- Born: 1999 (age 26–27) Clinton, Connecticut
- Education: Brown University
- Occupation: Climate activist
- Years active: 2017-current
- Known for: Co-founder of Zero Hour

= Zanagee Artis =

American activist

Zanagee Artis (born 1999) is an American climate activist. He is best known for co-founding the youth-led climate activist group Zero Hour in 2017. As of 2021, Artis was Acting Policy Director of Zero Hour.

== Biography ==
In high school, he started his high school's Sustainability Committee, which evolved into its Green Team. In the summer between his high school junior and senior years in 2017, he attended a summer program at Princeton University. Artis states he began to start thinking beyond his local community after talking with fellow program participants Jamie Margolin and Madelaine Tew. They and other youth activists formed Zero Hour. Zero Hour names colonialism, capitalism, racism, and patriarchy as the core causes of the climate crisis.
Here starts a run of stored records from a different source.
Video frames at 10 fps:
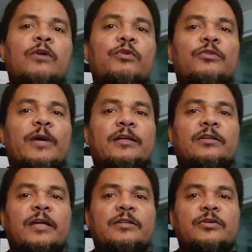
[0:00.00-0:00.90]
with my
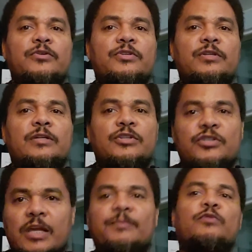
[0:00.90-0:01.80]
collectors
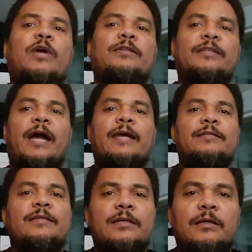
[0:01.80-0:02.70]
shaped around the
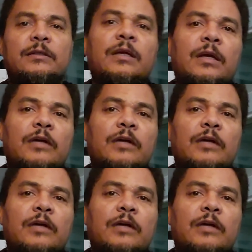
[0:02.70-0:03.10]
idea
Zero Hour organized the a Youth Climate March in July 2018 in Washington, D.C., with satellite marches held worldwide. Artis, as logistics director, planned the main event and coordinated with the United States Capitol Police. Artis states, "That was a real launching point for our movement, and it also inspired young people around the world. Greta Thunberg's Fridays for Future was actually inspired by the Youth Climate March."

Subsequently, Artis worked with the Sunrise Movement on the September and November 2019 climate strikes.

In September 2020, he stated that Zero Hour has shifted its focus to education. During the 2020 United States presidential election, as policy director, Artis led the #Vote4OurFuture campaign. The campaign focused on swing states like Michigan and Pennsylvania, with the goal of increasing voter turnout in support of the Green New Deal. Artis stated, "We want climate change to be a top priority on people’s minds when they’re going to the polls in November because of the way it will impact people of color and people living in those cities." Also in 2020, Artis was a keynote speaker at Verdical Group's annual Net Zero Conference.

In 2021, Artis published his first book, A Kids Book About Climate, with co-author, Olivia Greenspan, another environmental activist. Both felt that there weren't any resources to understand climate change and its implications in a way that wasn't overwhelming and created this book for both children and adults.

In 2022, Artis worked briefly at Goldman Sachs in their financial crimes division, but left in 2023 to spend more time working at Zero Hour. He is also currently a Fossil Fuels Policy Advocate for Natural Resources Defense Council (NRDC).

== Personal ==
Artis grew up in Clinton, Connecticut and credits his childhood spent in Hammonasset Beach State Park with inspiring his interest in environmentalism. Artis entered Brown University in 2018 and earned a bachelor's degree in political science and environmental studies. At Brown, he served as the Secretary of the Black Pre Law Association, the Chair of Campus Life for the Undergraduate Council of Students, and the Vice President of Zeta Delta Xi.